Starting at the line that contains "Silent video, 10 frames per second.", print every remaining line of the entries, unchanged, and output nothing more.

+ + + + +

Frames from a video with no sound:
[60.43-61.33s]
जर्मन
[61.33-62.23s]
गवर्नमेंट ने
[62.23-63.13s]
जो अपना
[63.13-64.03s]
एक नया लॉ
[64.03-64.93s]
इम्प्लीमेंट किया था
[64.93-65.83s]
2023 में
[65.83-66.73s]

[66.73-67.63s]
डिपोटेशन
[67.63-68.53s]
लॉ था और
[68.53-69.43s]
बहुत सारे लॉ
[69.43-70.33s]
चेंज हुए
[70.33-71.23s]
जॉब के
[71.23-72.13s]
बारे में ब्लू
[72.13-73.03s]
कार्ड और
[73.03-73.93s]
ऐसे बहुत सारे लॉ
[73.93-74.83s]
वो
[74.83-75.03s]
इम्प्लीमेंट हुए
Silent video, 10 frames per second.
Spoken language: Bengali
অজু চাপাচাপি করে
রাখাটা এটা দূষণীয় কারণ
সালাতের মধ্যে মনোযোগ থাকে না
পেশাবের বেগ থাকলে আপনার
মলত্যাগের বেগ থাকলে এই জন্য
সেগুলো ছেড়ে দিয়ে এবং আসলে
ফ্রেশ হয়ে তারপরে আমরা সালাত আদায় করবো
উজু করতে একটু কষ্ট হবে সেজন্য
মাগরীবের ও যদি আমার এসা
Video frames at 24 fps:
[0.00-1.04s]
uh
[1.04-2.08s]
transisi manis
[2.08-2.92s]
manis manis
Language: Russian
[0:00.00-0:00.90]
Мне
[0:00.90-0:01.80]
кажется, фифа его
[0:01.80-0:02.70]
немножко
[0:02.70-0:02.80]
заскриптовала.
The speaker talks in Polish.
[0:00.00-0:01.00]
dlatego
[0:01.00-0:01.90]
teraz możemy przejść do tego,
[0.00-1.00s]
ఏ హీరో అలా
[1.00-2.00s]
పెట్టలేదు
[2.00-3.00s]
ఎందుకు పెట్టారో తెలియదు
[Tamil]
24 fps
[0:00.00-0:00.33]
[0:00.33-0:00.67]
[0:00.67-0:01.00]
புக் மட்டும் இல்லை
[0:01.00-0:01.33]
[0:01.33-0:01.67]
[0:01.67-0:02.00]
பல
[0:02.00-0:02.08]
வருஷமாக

+ + + + +

▶ [Answer to the exercise]:
Silent video, 10 frames per second.
Spoken language: Bengali
অজু চাপাচাপি করে
রাখাটা এটা দূষণীয় কারণ
সালাতের মধ্যে মনোযোগ থাকে না
পেশাবের বেগ থাকলে আপনার
মলত্যাগের বেগ থাকলে এই জন্য
সেগুলো ছেড়ে দিয়ে এবং আসলে
ফ্রেশ হয়ে তারপরে আমরা সালাত আদায় করবো
উজু করতে একটু কষ্ট হবে সেজন্য
মাগরীবের ও যদি আমার এসা
Video frames at 24 fps:
[0.00-1.04s]
uh
[1.04-2.08s]
transisi manis
[2.08-2.92s]
manis manis
Language: Russian
[0:00.00-0:00.90]
Мне
[0:00.90-0:01.80]
кажется, фифа его
[0:01.80-0:02.70]
немножко
[0:02.70-0:02.80]
заскриптовала.
The speaker talks in Polish.
[0:00.00-0:01.00]
dlatego
[0:01.00-0:01.90]
teraz możemy przejść do tego,
[0.00-1.00s]
ఏ హీరో అలా
[1.00-2.00s]
పెట్టలేదు
[2.00-3.00s]
ఎందుకు పెట్టారో తెలియదు
[Tamil]
24 fps
[0:00.00-0:00.33]
[0:00.33-0:00.67]
[0:00.67-0:01.00]
புக் மட்டும் இல்லை
[0:01.00-0:01.33]
[0:01.33-0:01.67]
[0:01.67-0:02.00]
பல
[0:02.00-0:02.08]
வருஷமாக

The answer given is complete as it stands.